Write out all of the records below precisely as given, omitting the images.

Saved entries
-- -- --

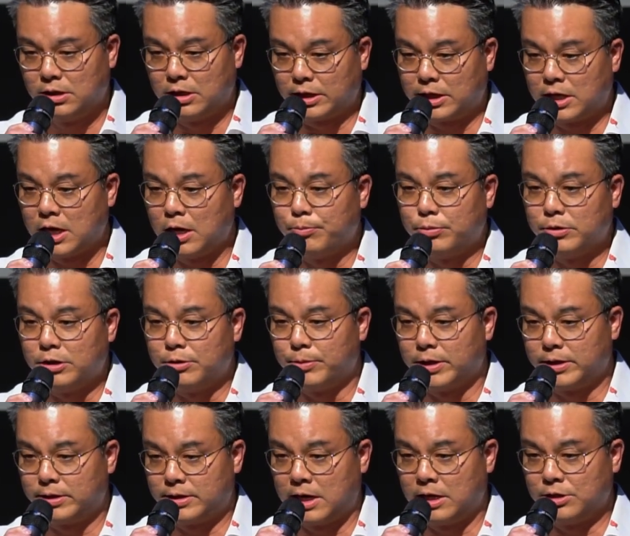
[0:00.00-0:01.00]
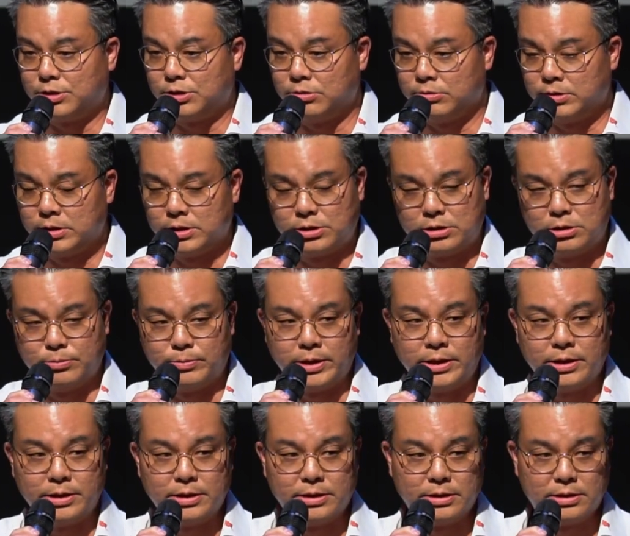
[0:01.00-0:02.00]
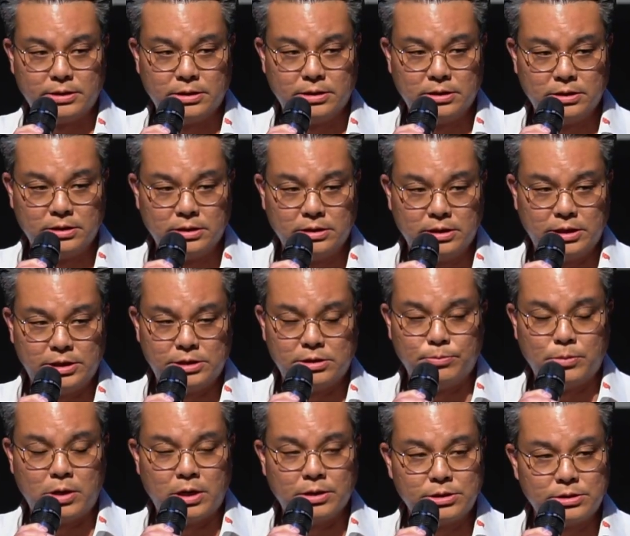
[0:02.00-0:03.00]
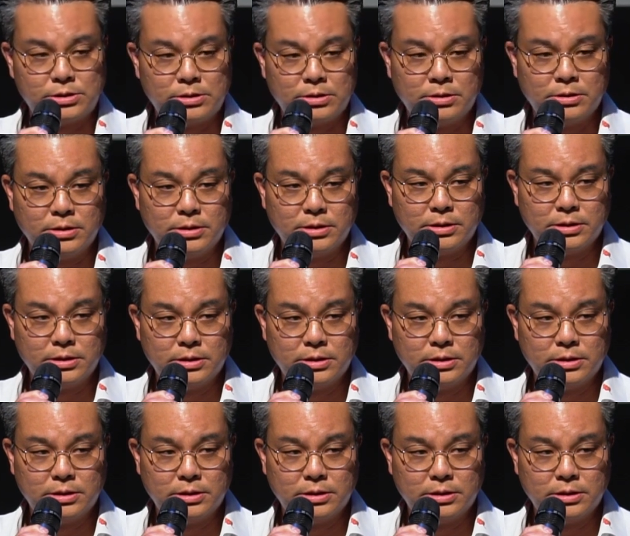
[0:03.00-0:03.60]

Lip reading: I can't believe my dad's doing this to me. He's a monster.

-- -- --

Exercise output:
[0:00.00-0:01.00]
[0:01.00-0:02.00]
[0:02.00-0:03.00]
[0:03.00-0:03.60]

Lip reading: I can't believe my dad's doing this to me. He's a monster.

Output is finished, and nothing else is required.